Microsoft catches up in the smartphone race
It was a packed news conference with desperate journalists clamouring to get in and hear Steve talking about a revolution in mobile connectivity.
No, I'm not talking about Apple's iPad event in San Francisco last month, but the Microsoft event in Barcelona; the man with the plan for your mobile future was not Steve Jobs but Steve Ballmer.
And Microsoft wasn't launching a new device - but yet another version of the Windows mobile operating system. This time, though, it's re-branded as "Windows Phone 7 Series"; Microsoft says it's "designed for life in motion" and will be both "delightful" and "fun".
So will this put Microsoft back in the smartphone game, where despite a whole series of shiny new operating systems dating right back to Pocket PC in 2000, it's failed to make much headway? The company has been going backwards over the last couple of years as Apple and Android have stolen the limelight.
Mr Ballmer left it to his younger cooler mobile vice-president Joe Belfiore to wow the crowd with all the features of the new system. He started unpromisingly: "We wanted to build a phone with the end user in mind..." Not exactly a radical approach - as a colleague put it, that's probably what Alexander Graham Bell said.
But what appeared on-screen looked clean, easy to use and attractive. The new operating system has at its heart the three must-have features of the modern mobile world - search, social, and location.
So there's a Bing button (I'm not clear whether you can customise that as a Google button) which gets you searching immediately. There's a People Hub, where you can see all your friends and their various social-networking activities. And location is built into a lot of the features, so that you can see local news, spot local services, and generally enjoy a localised web experience.
So far, so good - but also nothing that isn't being offered by the likes of Apple, Android and other state-of-the-art mobile OSes. What Microsoft is hoping is that two of its big brands - Xbox and Zune - will be the key to luring users back to a Windows phone.
Keen Xbox Live players - and there are plenty of them - will be able to play simple games on their mobiles, and every Windows Phone will from now on also be a Zune player, able to play music and video.

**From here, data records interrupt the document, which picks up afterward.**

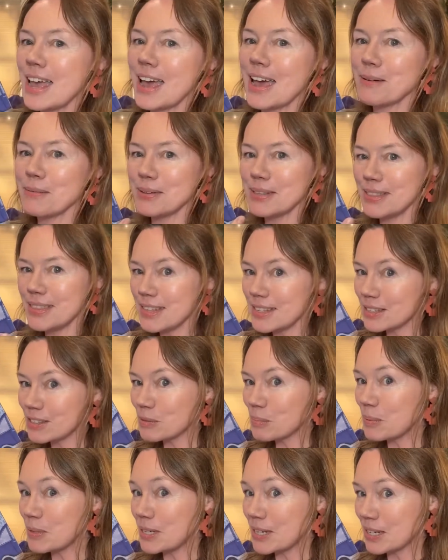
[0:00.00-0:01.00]
and with
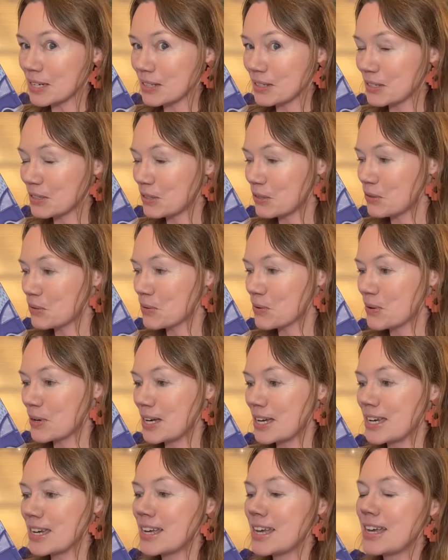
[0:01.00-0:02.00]
this particular
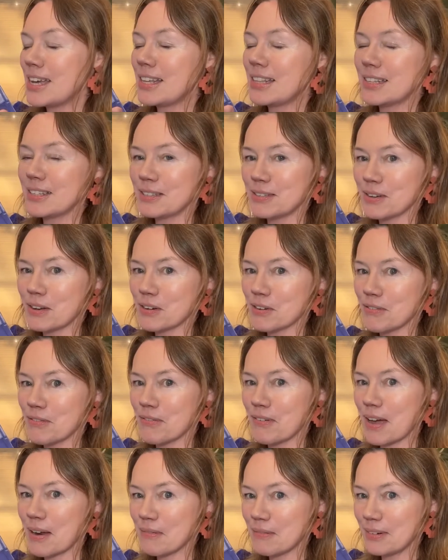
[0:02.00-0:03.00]
story, the search and
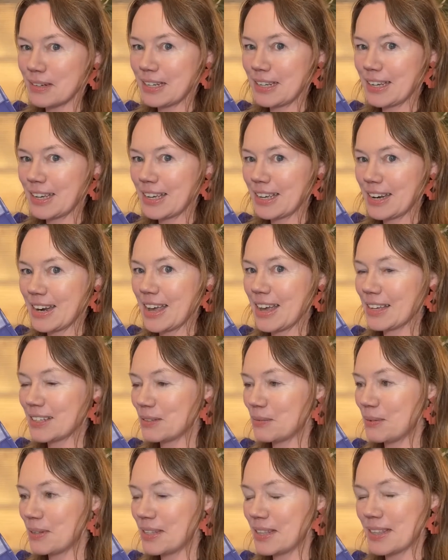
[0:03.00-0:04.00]
find really
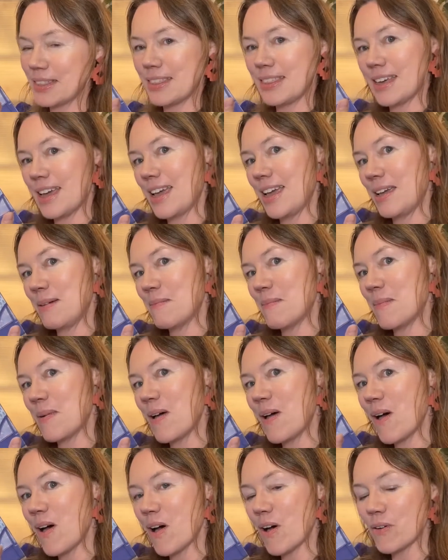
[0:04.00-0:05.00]
connects with the theme
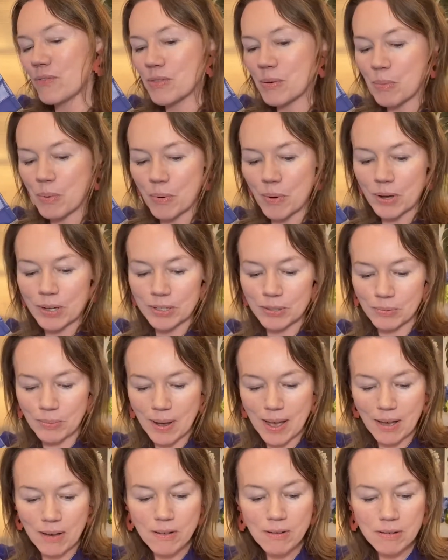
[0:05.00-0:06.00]
of the book as
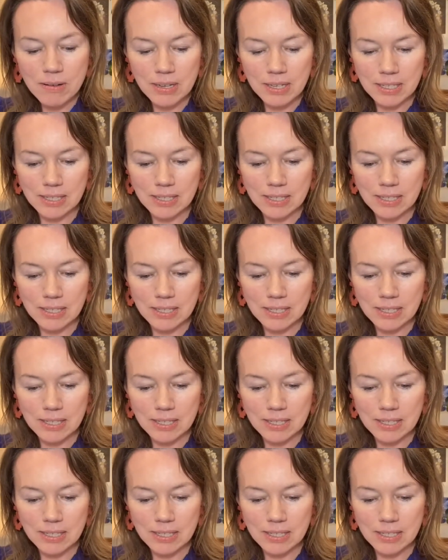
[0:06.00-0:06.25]
well.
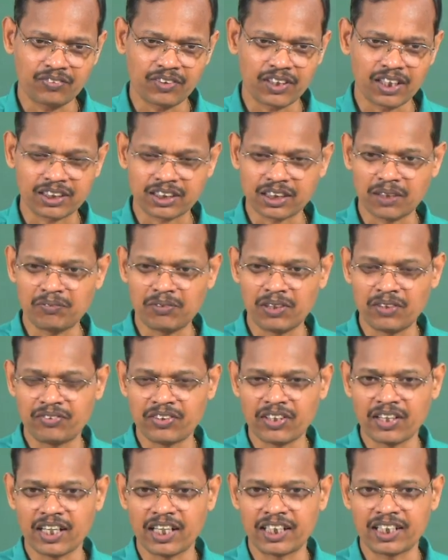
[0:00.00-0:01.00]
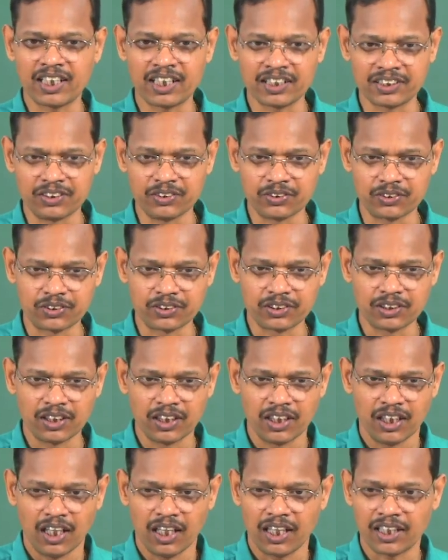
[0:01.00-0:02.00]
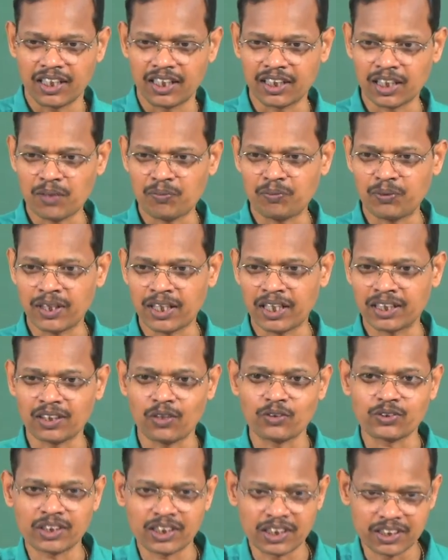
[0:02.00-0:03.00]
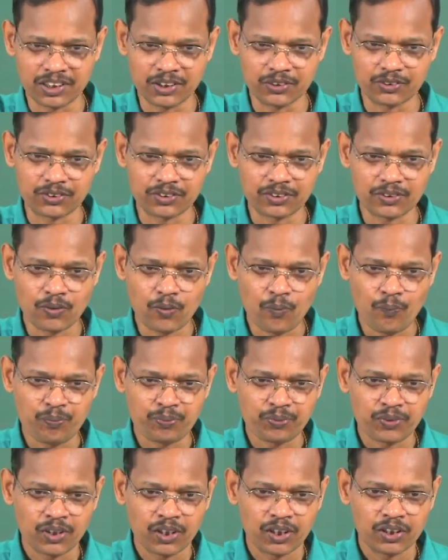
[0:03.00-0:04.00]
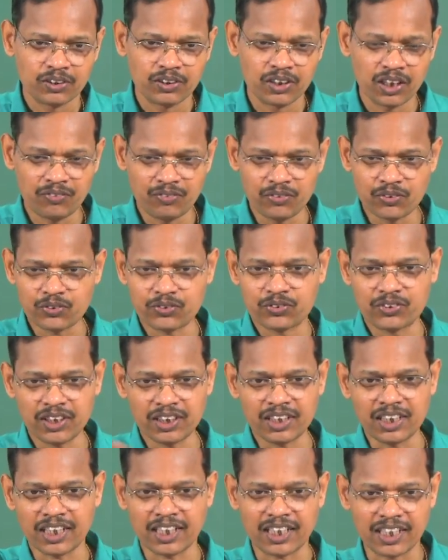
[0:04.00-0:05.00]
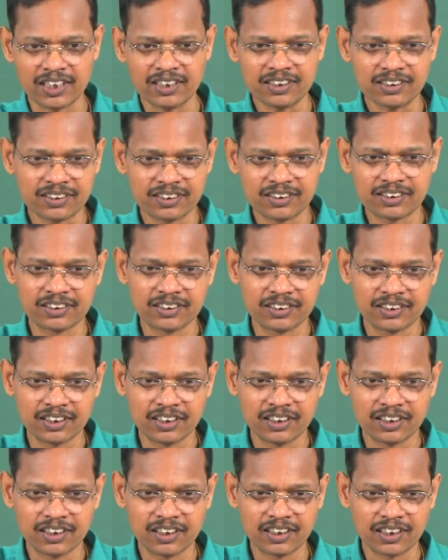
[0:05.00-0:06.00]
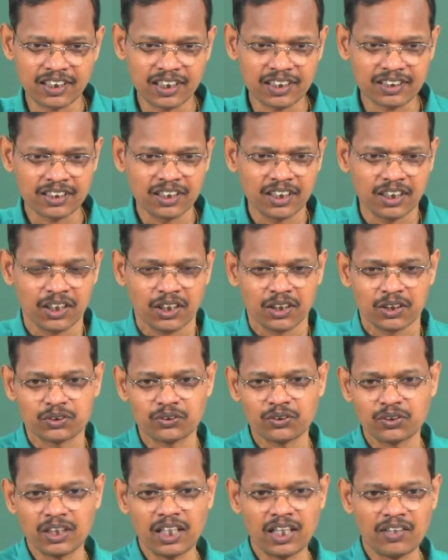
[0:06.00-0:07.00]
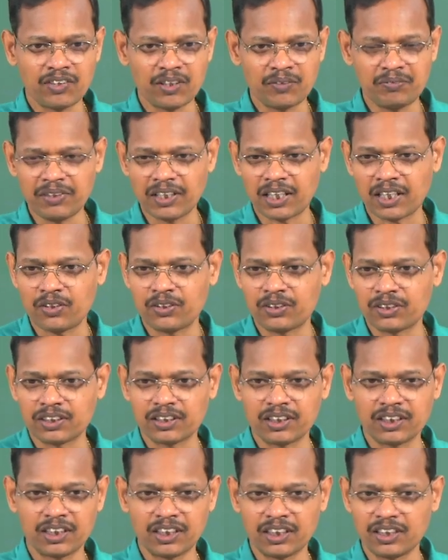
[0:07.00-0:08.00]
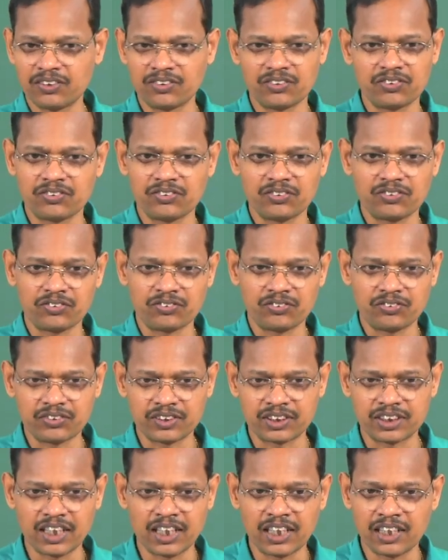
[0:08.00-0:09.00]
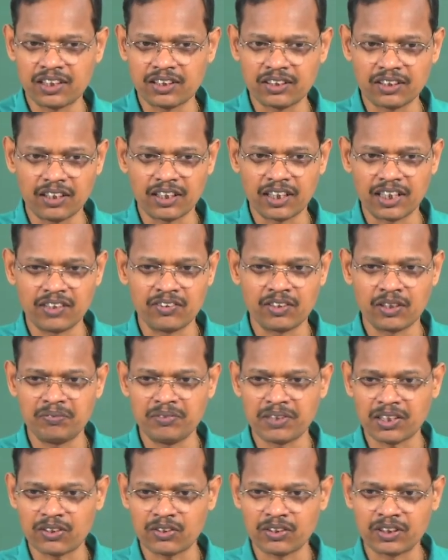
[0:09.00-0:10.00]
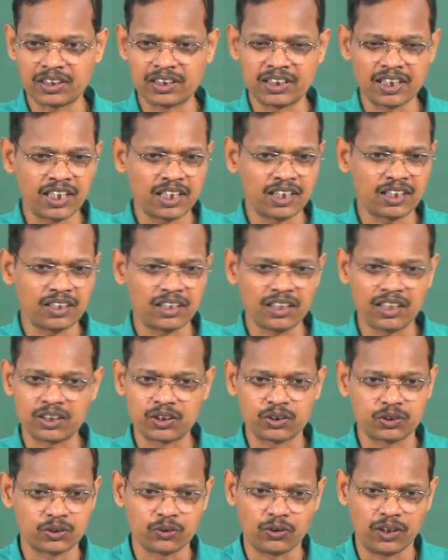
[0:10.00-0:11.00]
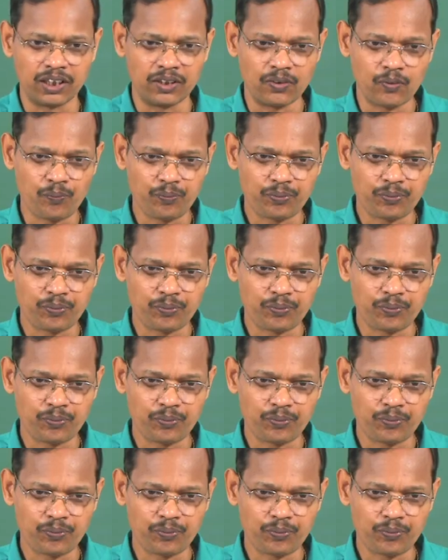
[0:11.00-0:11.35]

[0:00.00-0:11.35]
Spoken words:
For example, if you have 100 residues and another protein 1000 residues, then if you see the occurrence, right. So, A will be around 10 or D will be around 10 or so on.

So Microsoft and its partners should now be able to build phones that can do everything the iPhone does in the same integrated way, while tapping into the still much larger population of Windows desktop users. But here's the hitch - there will be no devices on the market until late this year, in time for Christmas.
Over the rest of this year, the makers of other smartphone operating systems will not be hanging about twiddling their thumbs. Apps are becoming ever more important for phone users, and developers are now being invited to make applications for all manner of handsets - from the iPhone to new devices launched by Nokia and Intel under their new open-source MeeGo platform. Will they be devoting a lot of time to building for Windows Phone 7 when there will be quicker ways to reach an audience?
Microsoft has caught up with its smartphone rivals - but in nine months' time, those rivals may have sprinted off into the distance again.